DATA SEGMENT section start
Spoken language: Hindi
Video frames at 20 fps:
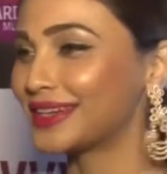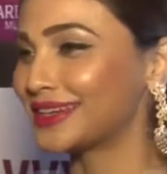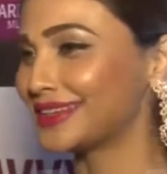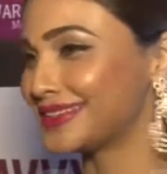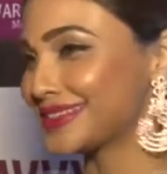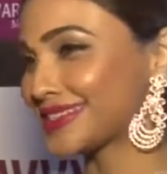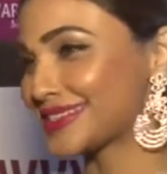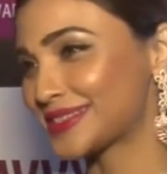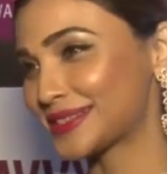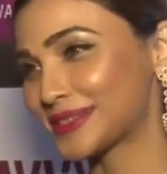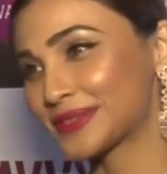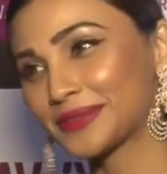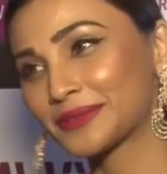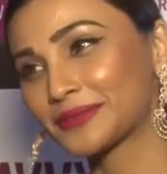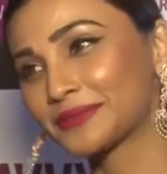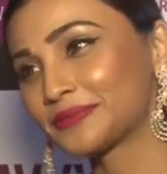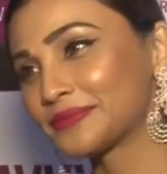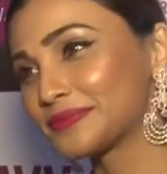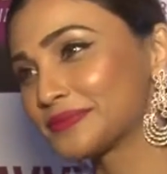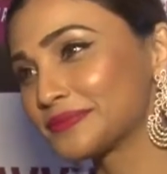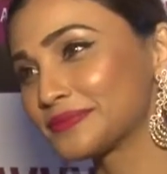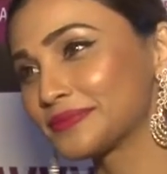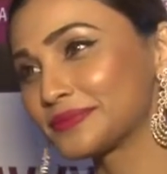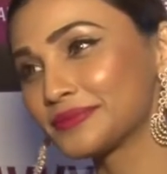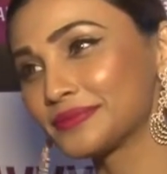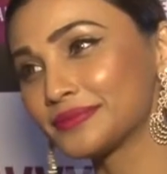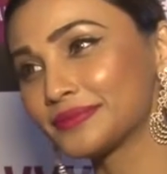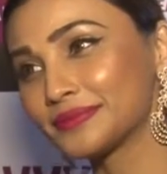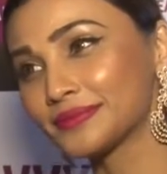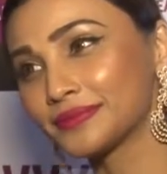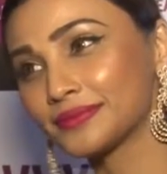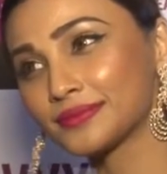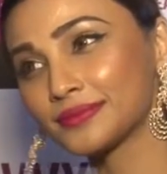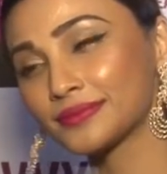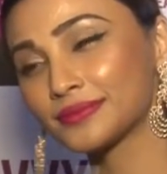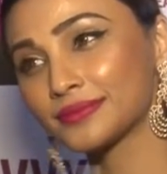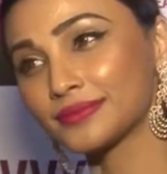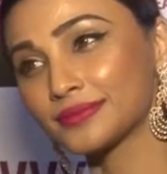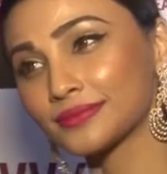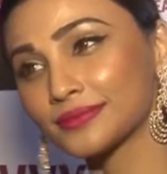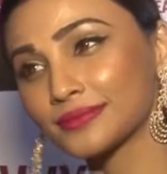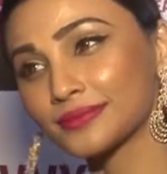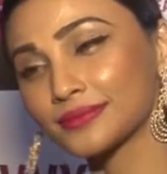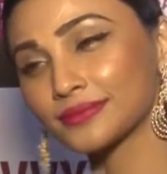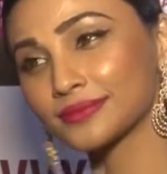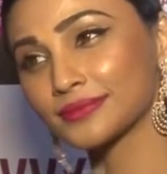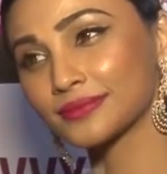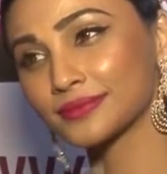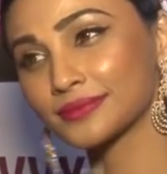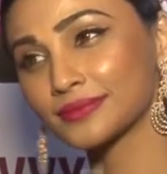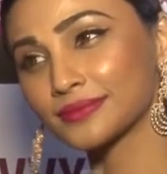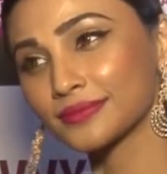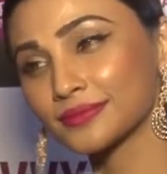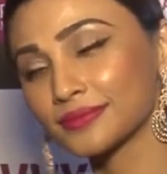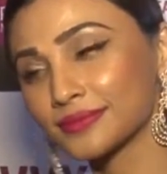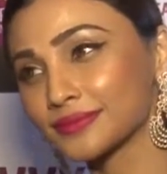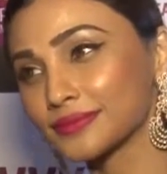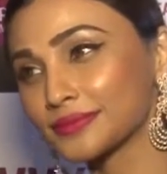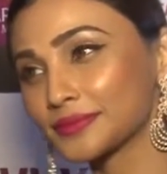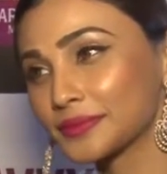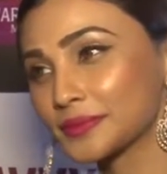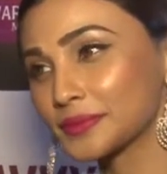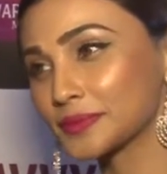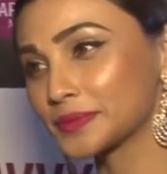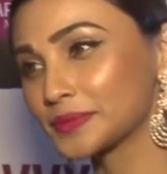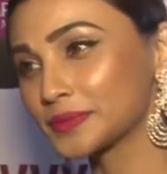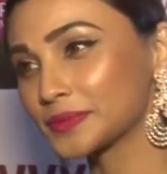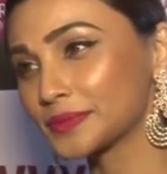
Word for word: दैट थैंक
DATA SEGMENT section end
# PROBLEM REQUIREMENTS
Each line above should be set down exactly as written, with pictures excluded.

# RESULT
Spoken language: Hindi
Video frames at 20 fps:
Word for word: दैट थैंक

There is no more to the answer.